**Directions for this task**
Leave every picture out and write out the records below exactly.

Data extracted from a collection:
========================

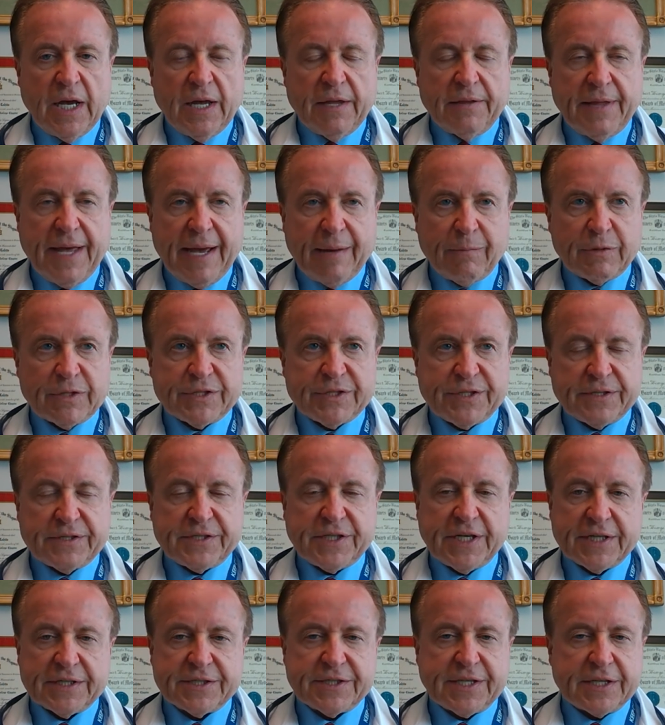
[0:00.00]
That was the
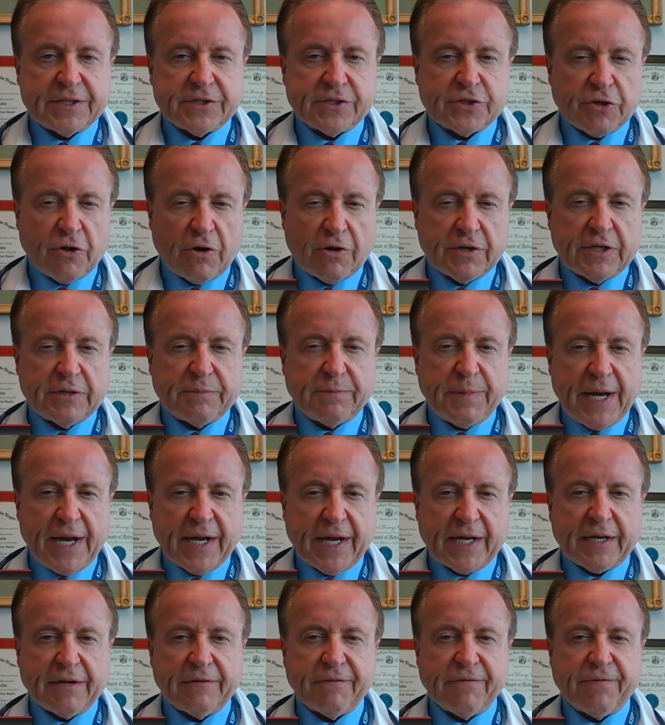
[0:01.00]
test that started
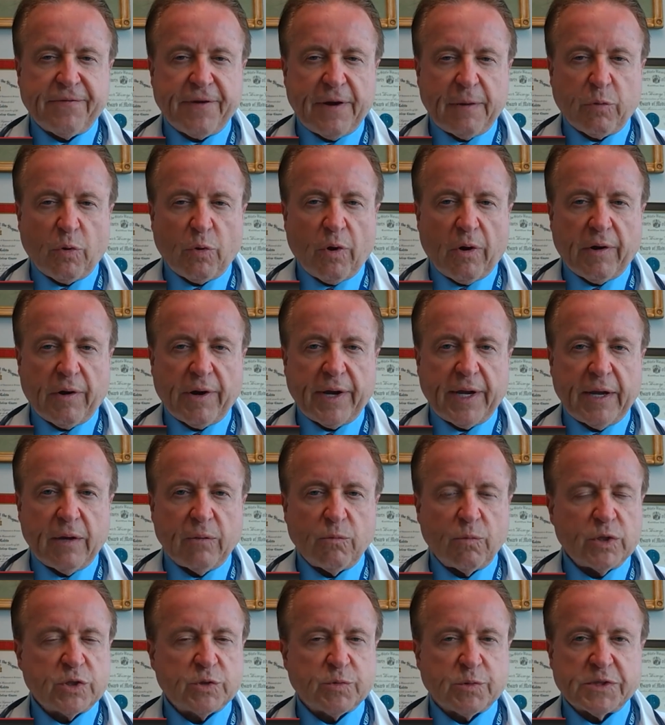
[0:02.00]
back in February and
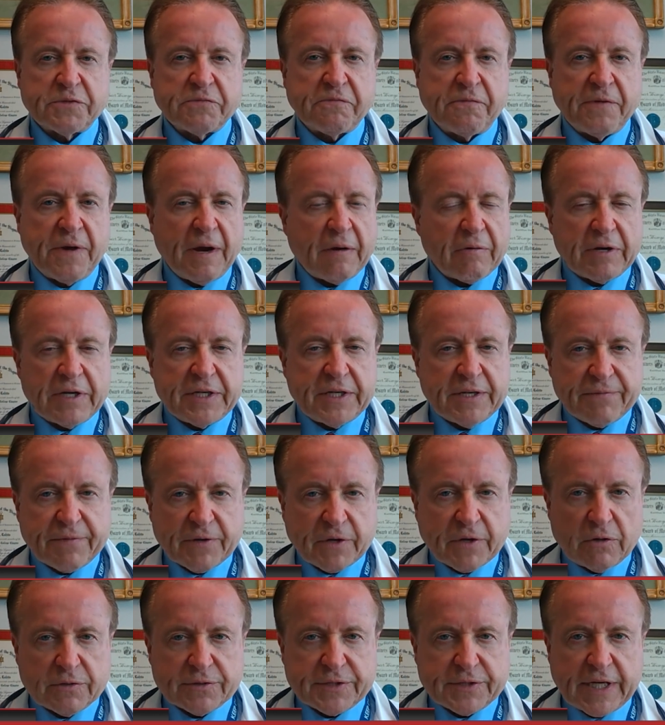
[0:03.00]
which was very
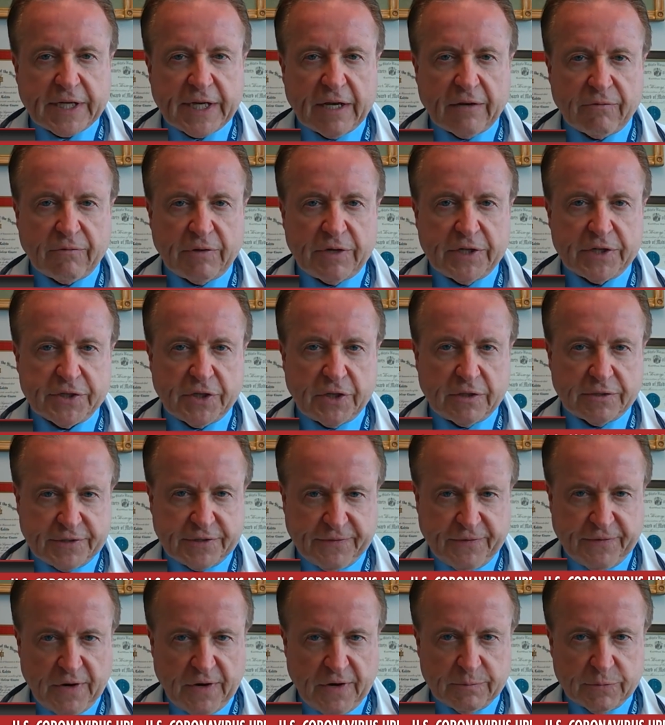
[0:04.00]
difficult to get results
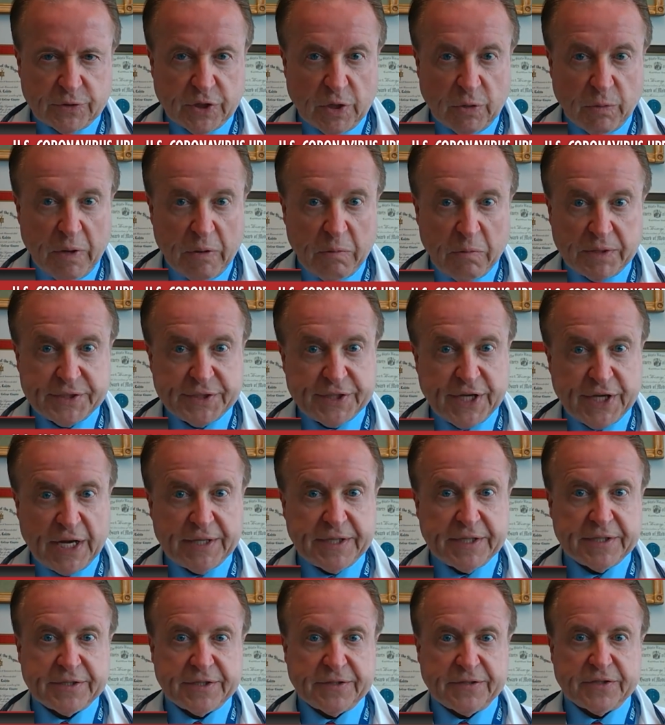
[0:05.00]
from. So we would send
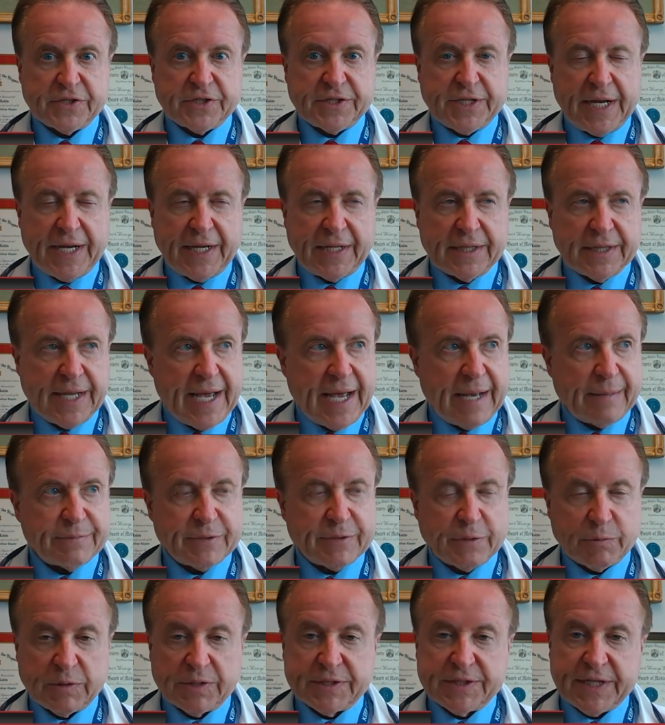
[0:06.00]
it to the state labs.
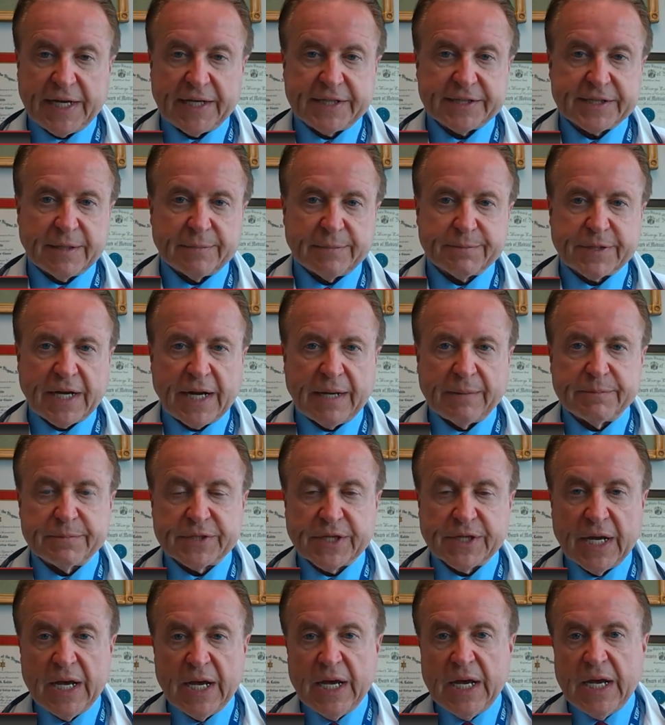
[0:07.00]
It would take
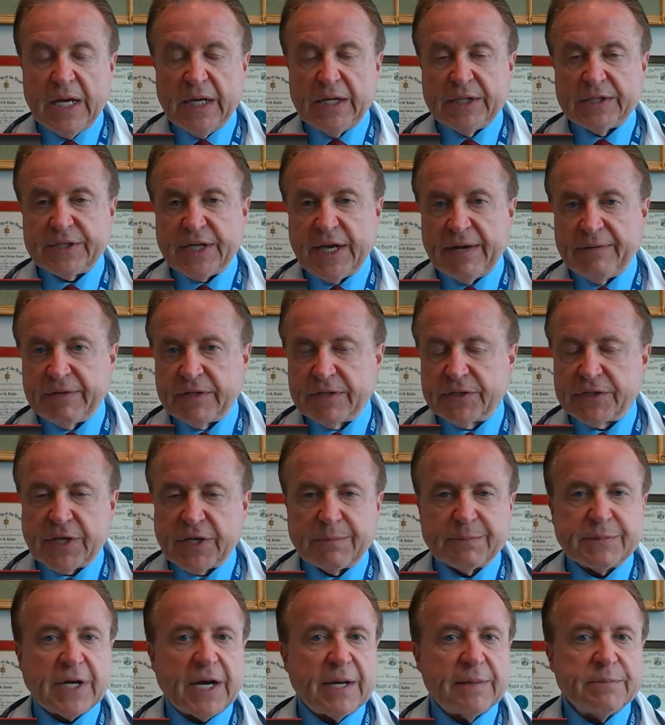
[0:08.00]
sometimes seven,
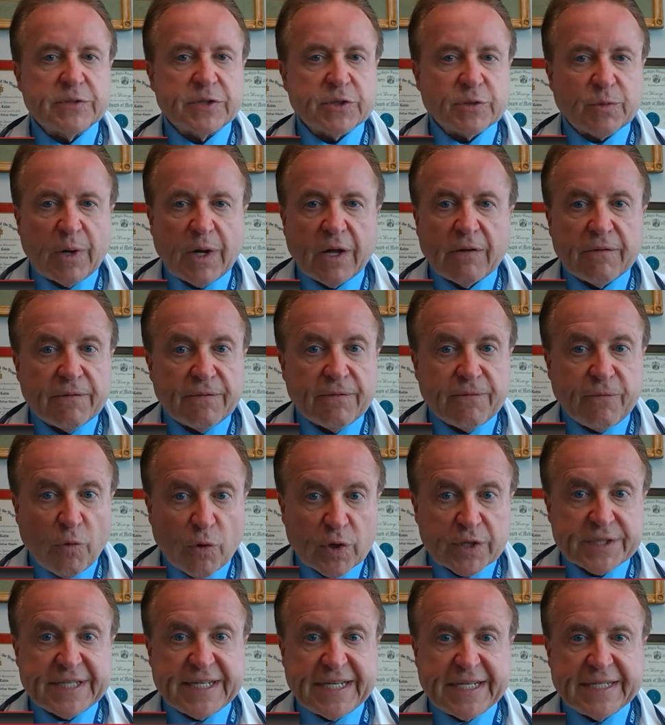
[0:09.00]
sometimes twelve,
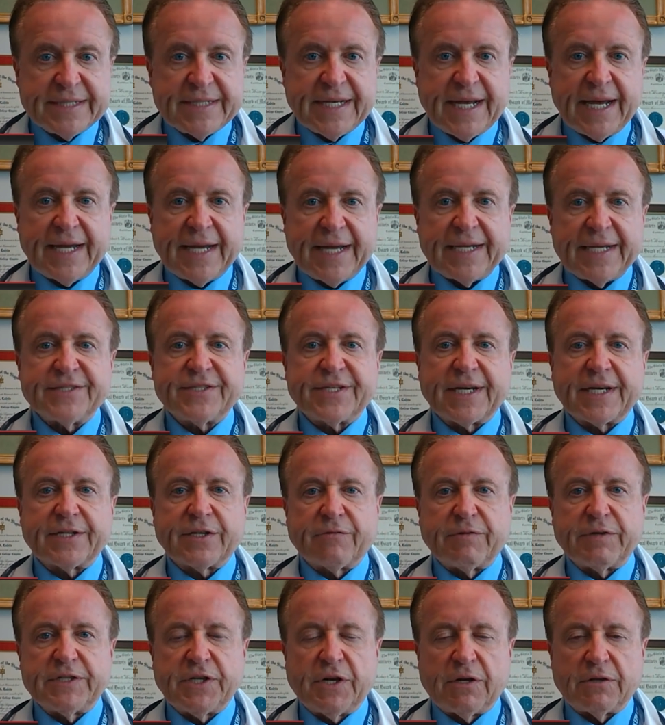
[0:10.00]
fourteen days to get
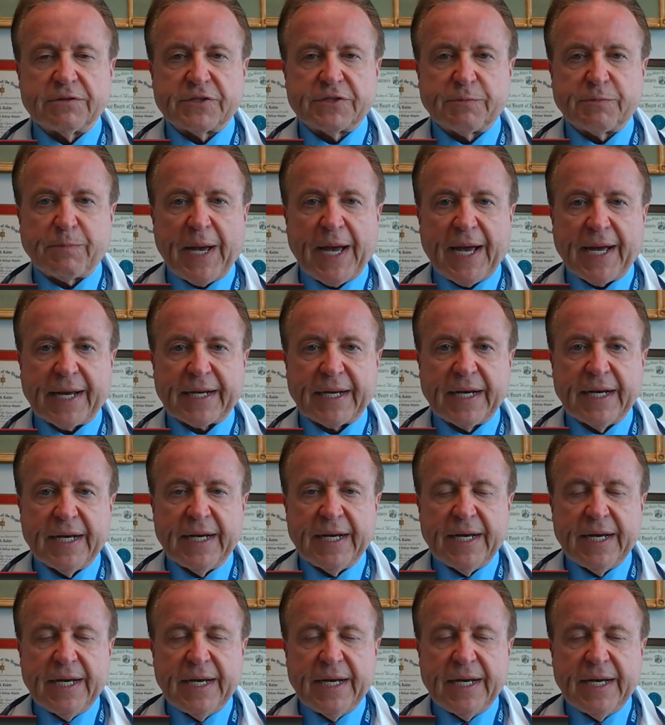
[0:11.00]
the results back.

========================

**Result for this task**
[0:00.00]
That was the
[0:01.00]
test that started
[0:02.00]
back in February and
[0:03.00]
which was very
[0:04.00]
difficult to get results
[0:05.00]
from. So we would send
[0:06.00]
it to the state labs.
[0:07.00]
It would take
[0:08.00]
sometimes seven,
[0:09.00]
sometimes twelve,
[0:10.00]
fourteen days to get
[0:11.00]
the results back.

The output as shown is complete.